Mesmo que o scraping seja contra os termos de uso do Facebook, não é estritamente ilegal.
De acordo com a Meta, o programa de recompensas de bugs expandido recompensará os pesquisadores de segurança em duas frentes.
Um, como parte de sua estratégia de segurança mais ampla para tornar a raspagem mais difícil e "mais cara" para os agentes de ameaças, a Meta premiará relatórios sobre bugs em sua plataforma que os agentes mal-intencionados podem explorar para contornar as barreiras erguidas para dissuadir a raspagem.
Em segundo lugar, a plataforma disse que também premiará caçadores de recompensas de dados que informarem sobre bancos de dados desprotegidos disponíveis on-line que contenham as PII raspadas de pelo menos 100.000 usuários únicos do Facebook.
"Se confirmarmos que as PII do usuário foram extraídas e agora estão disponíveis on-line em um site não Meta, trabalharemos para tomar as medidas apropriadas, que podem incluir trabalhar com a entidade relevante para remover o conjunto de dados ou buscar meios legais para ajudar a garantir que o problema seja resolvido", observou Meta no anúncio.
Acrescentou que se a raspagem fosse devido a uma configuração incorreta no aplicativo de um desenvolvedor externo, a plataforma trabalharia com o desenvolvedor para tapar o vazamento.
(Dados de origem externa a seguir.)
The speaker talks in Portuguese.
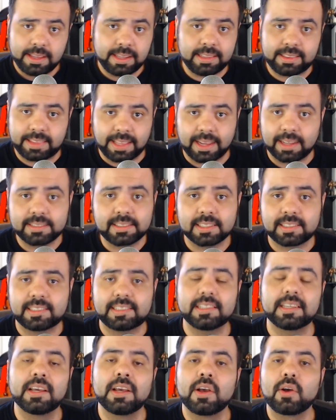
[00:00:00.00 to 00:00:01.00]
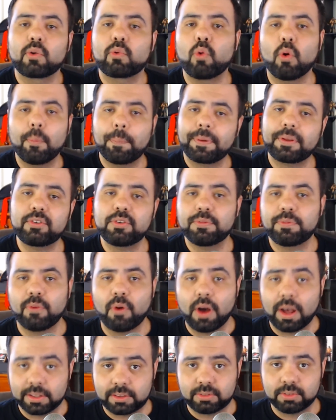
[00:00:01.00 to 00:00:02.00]
Entenda-se, compra de
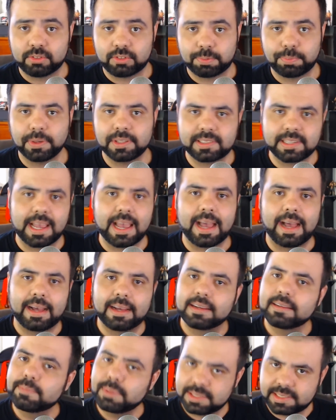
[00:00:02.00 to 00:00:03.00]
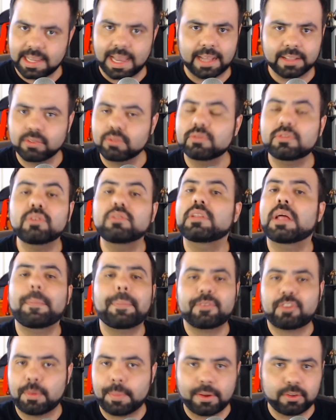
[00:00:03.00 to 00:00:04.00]
votos. Pois é, pois é, não, não dá
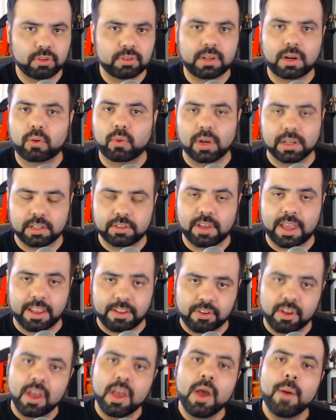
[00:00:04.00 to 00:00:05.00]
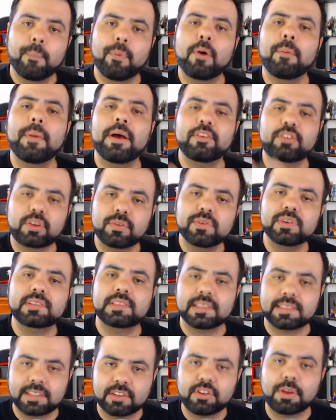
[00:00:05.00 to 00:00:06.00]
para chamar de outra coisa, gente. Por mais que
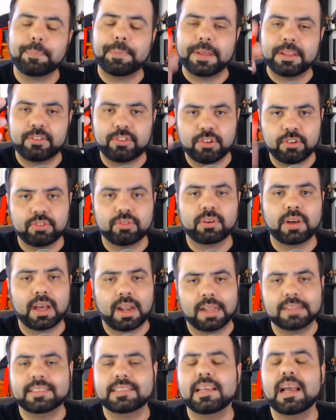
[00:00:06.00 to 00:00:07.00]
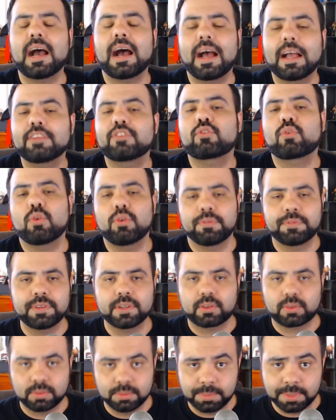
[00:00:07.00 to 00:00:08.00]
você seja petista, o cara se há de
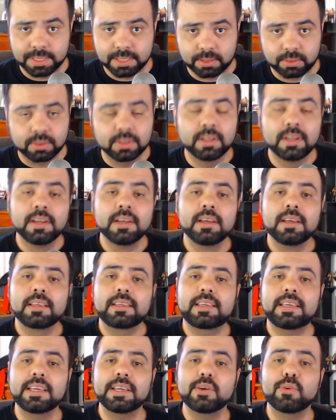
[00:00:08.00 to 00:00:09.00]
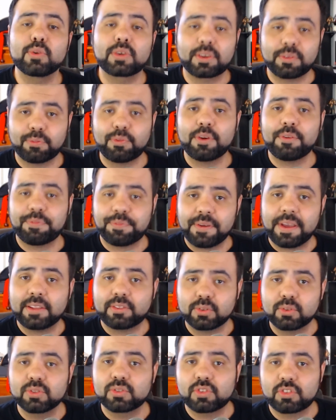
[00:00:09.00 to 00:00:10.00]
convir comigo que o que foi
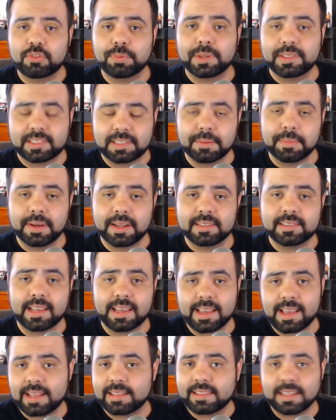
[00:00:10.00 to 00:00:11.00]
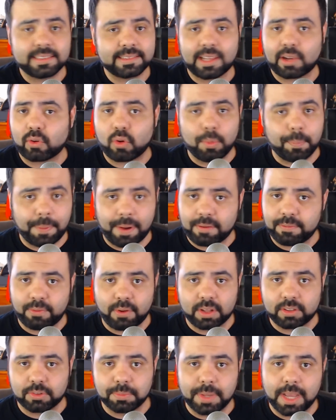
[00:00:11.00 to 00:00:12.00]
feito nas últimas semanas aí é tentar comprar
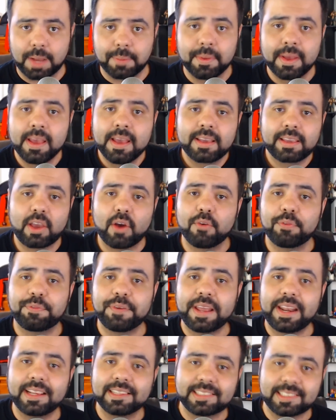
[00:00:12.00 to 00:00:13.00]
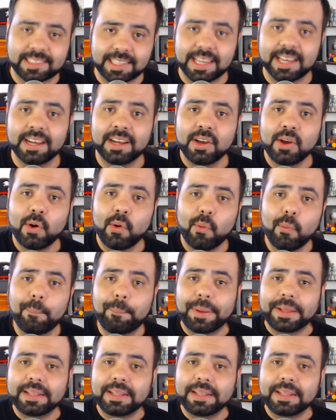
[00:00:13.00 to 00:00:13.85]
voto mesmo, que é oferecer um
Por outro lado, também fará esforços para garantir que o serviço de hospedagem onde os hackers alojaram o banco de dados raspado o derrube.
As recompensas pelas recompensas de raspagem começam em US$ 500 e, embora os bugs de raspagem impliquem pagamentos monetários, as informações sobre bancos de dados raspados serão concedidas na forma de doações de caridade para organizações sem fins lucrativos escolhidas pelos repórteres.
"Até onde sabemos, este é o primeiro programa de recompensas de bugs na indústria", resumiu Meta. "Trabalharemos para atender ao feedback de nossos principais caçadores de recompensas antes de expandir o escopo para um público maior."